[Data for the task]
[Start of section]

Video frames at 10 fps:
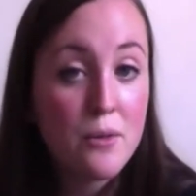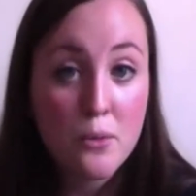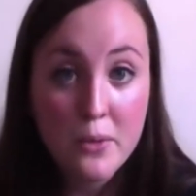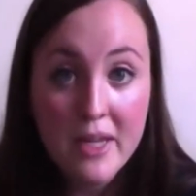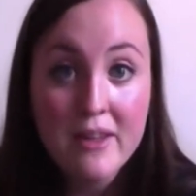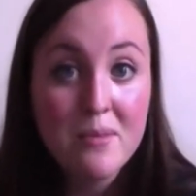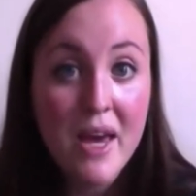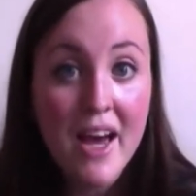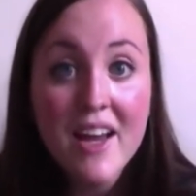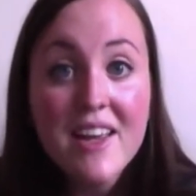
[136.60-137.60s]
really
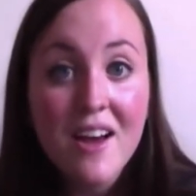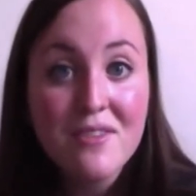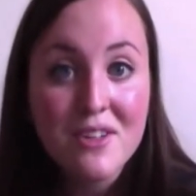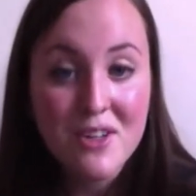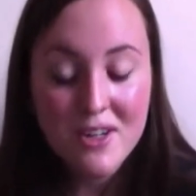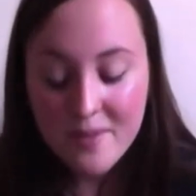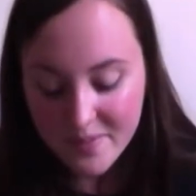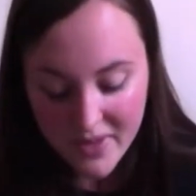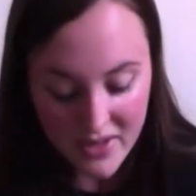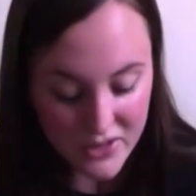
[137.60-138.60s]
bad after
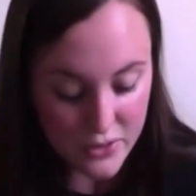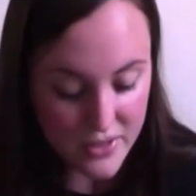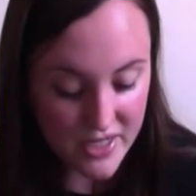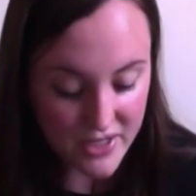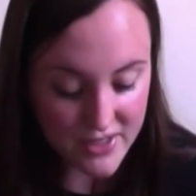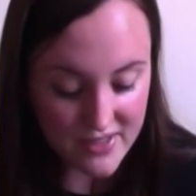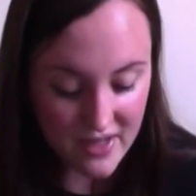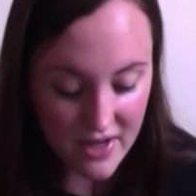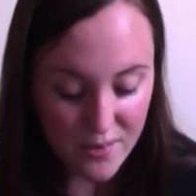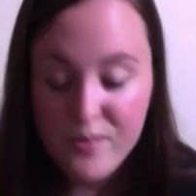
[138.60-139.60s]
2 years.
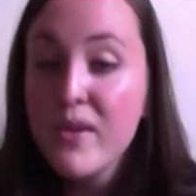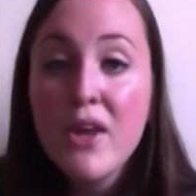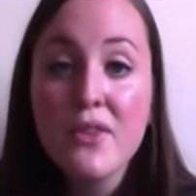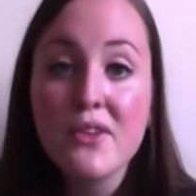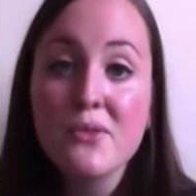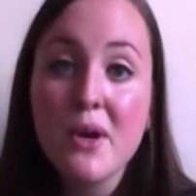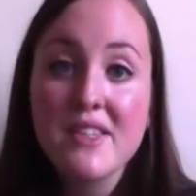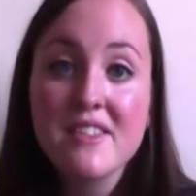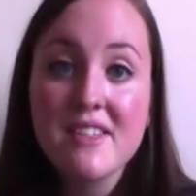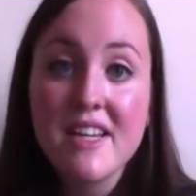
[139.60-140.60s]
The
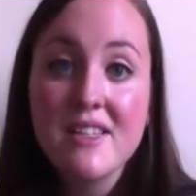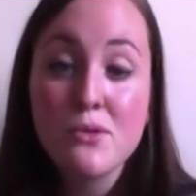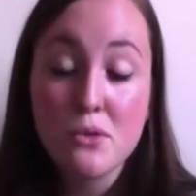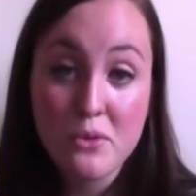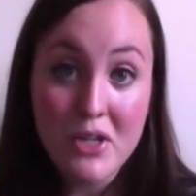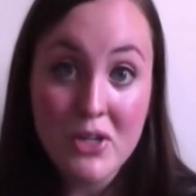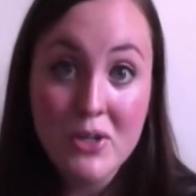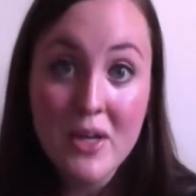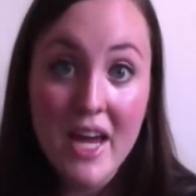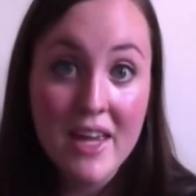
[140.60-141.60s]
sweat stains were
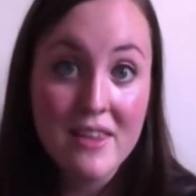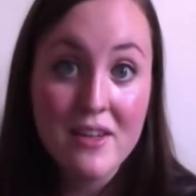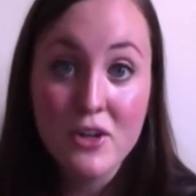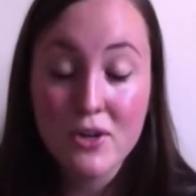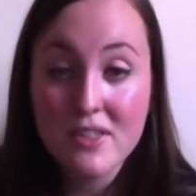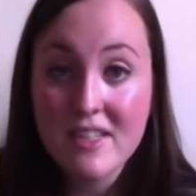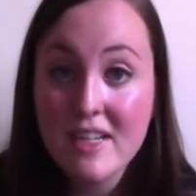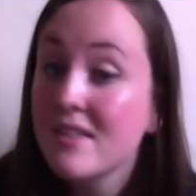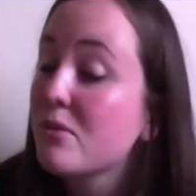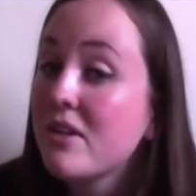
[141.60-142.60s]
real, and the dirt
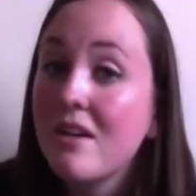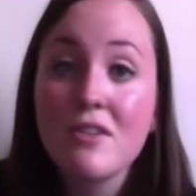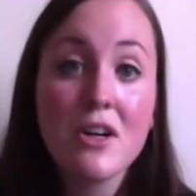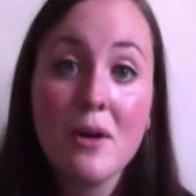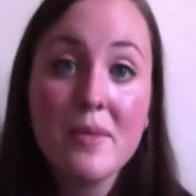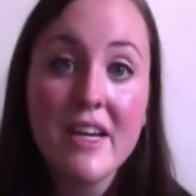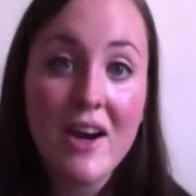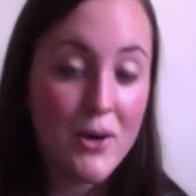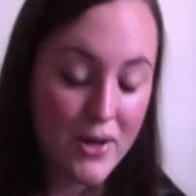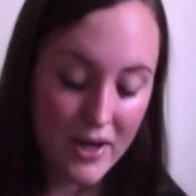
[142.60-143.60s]
stains were never coming
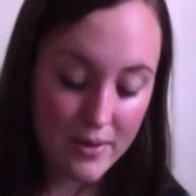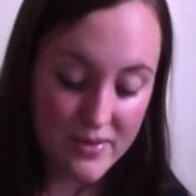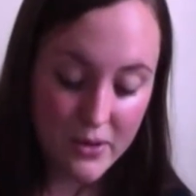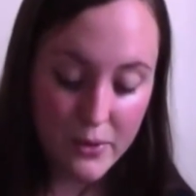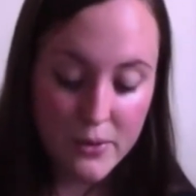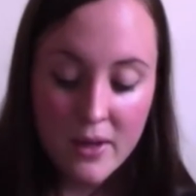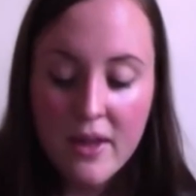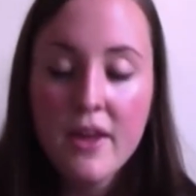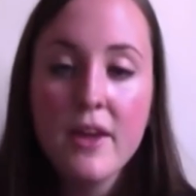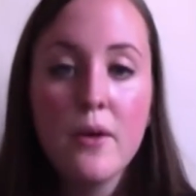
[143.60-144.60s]
out. So
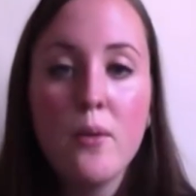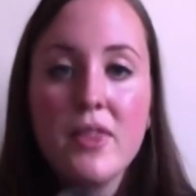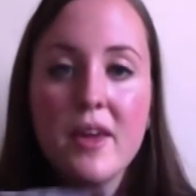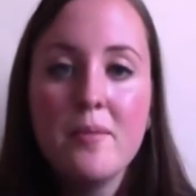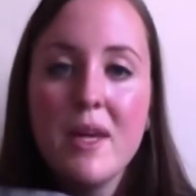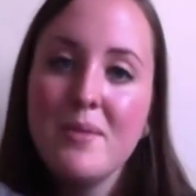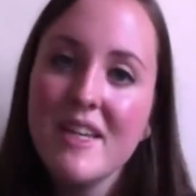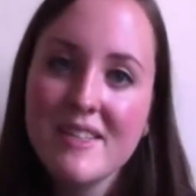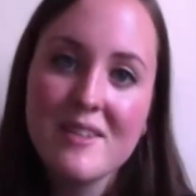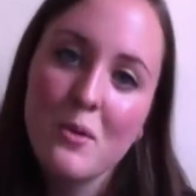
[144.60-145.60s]
one that maybe
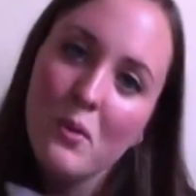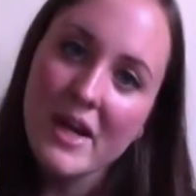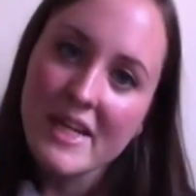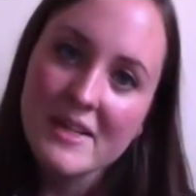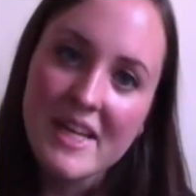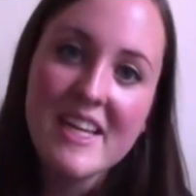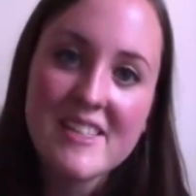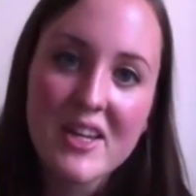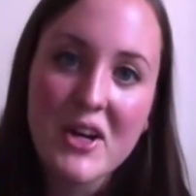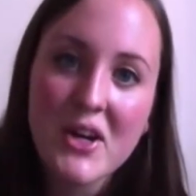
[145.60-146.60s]
isn't white
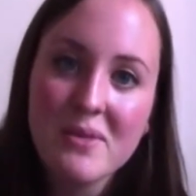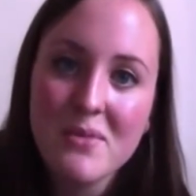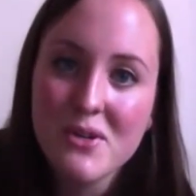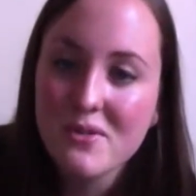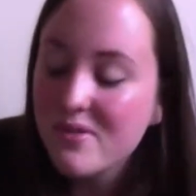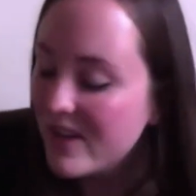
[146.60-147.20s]
is a good move.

[End of section]

[Directions for this task] Reproduce all of the data exactly; the pictures do not belong in the copy.

[Answer space]
Video frames at 10 fps:
[136.60-137.60s]
really
[137.60-138.60s]
bad after
[138.60-139.60s]
2 years.
[139.60-140.60s]
The
[140.60-141.60s]
sweat stains were
[141.60-142.60s]
real, and the dirt
[142.60-143.60s]
stains were never coming
[143.60-144.60s]
out. So
[144.60-145.60s]
one that maybe
[145.60-146.60s]
isn't white
[146.60-147.20s]
is a good move.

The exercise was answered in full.